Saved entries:
══════════════════════════════

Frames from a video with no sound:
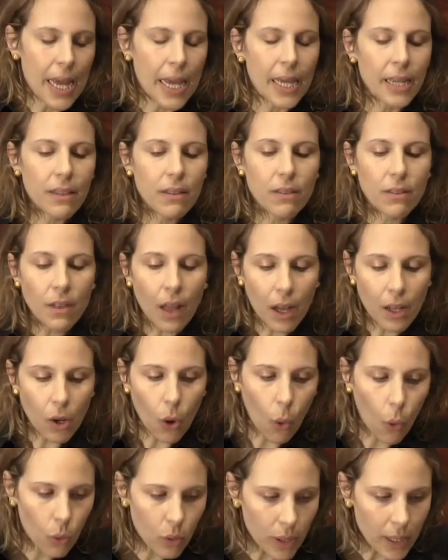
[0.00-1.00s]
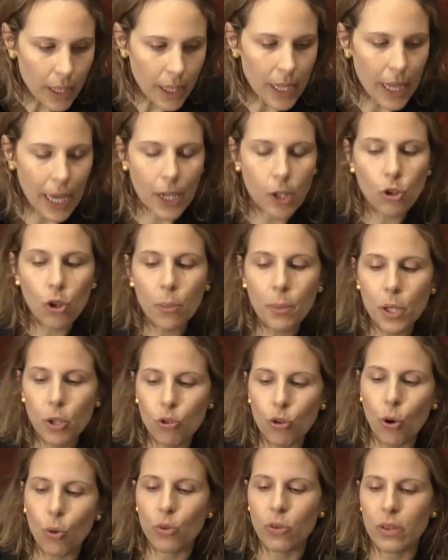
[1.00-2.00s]
It's not only economic
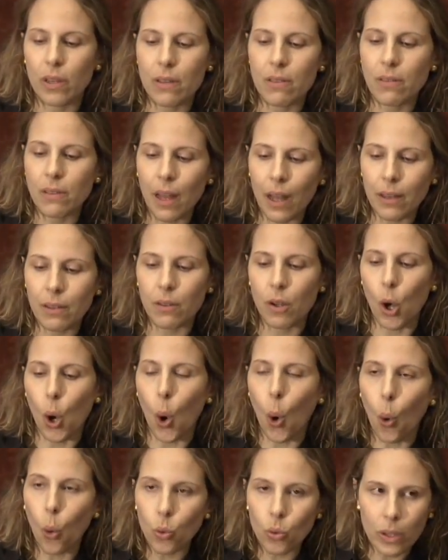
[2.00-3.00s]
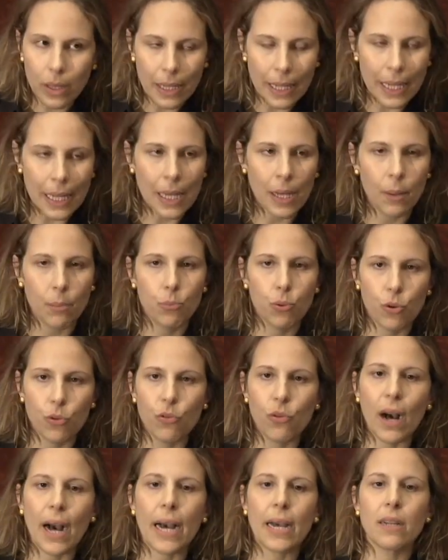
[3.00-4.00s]
growth does not only
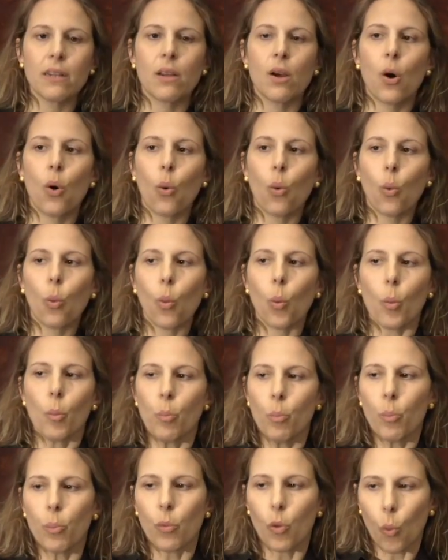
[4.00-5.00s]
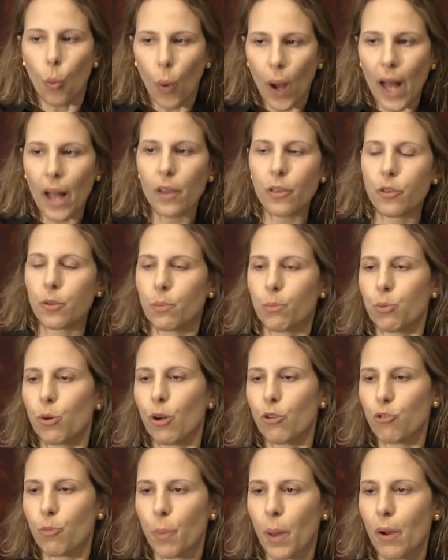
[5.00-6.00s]
provide wealth,
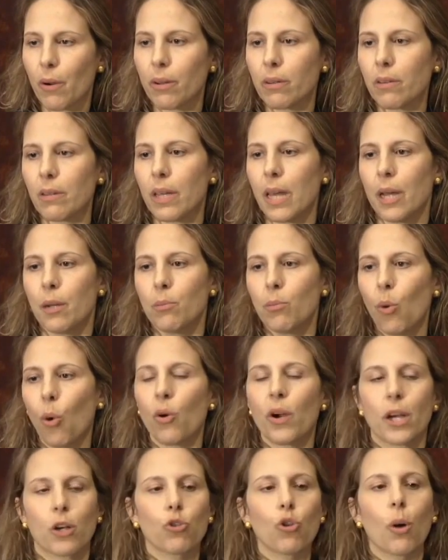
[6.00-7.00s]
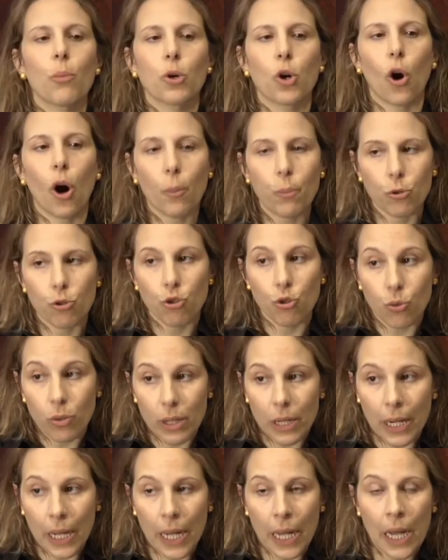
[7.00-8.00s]
prosperity, and more economic
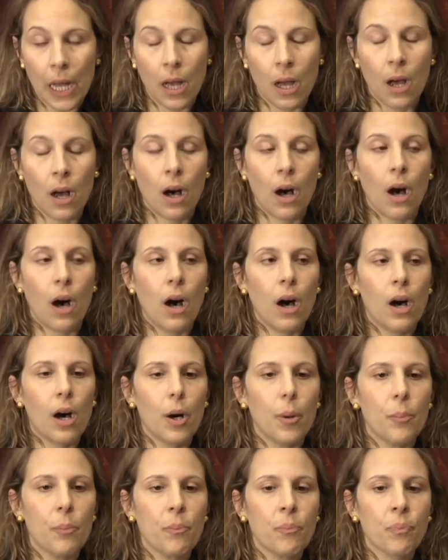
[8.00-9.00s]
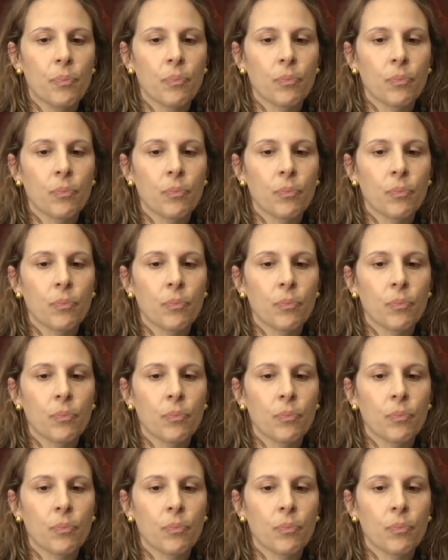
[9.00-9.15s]
opportunity to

══════════════════════════════

→ EXERCISE DETAILS
In your copy, restate the data above word for word but leave out any picture.

→ TASK RESPONSE
Frames from a video with no sound:
[0.00-1.00s]
[1.00-2.00s]
It's not only economic
[2.00-3.00s]
[3.00-4.00s]
growth does not only
[4.00-5.00s]
[5.00-6.00s]
provide wealth,
[6.00-7.00s]
[7.00-8.00s]
prosperity, and more economic
[8.00-9.00s]
[9.00-9.15s]
opportunity to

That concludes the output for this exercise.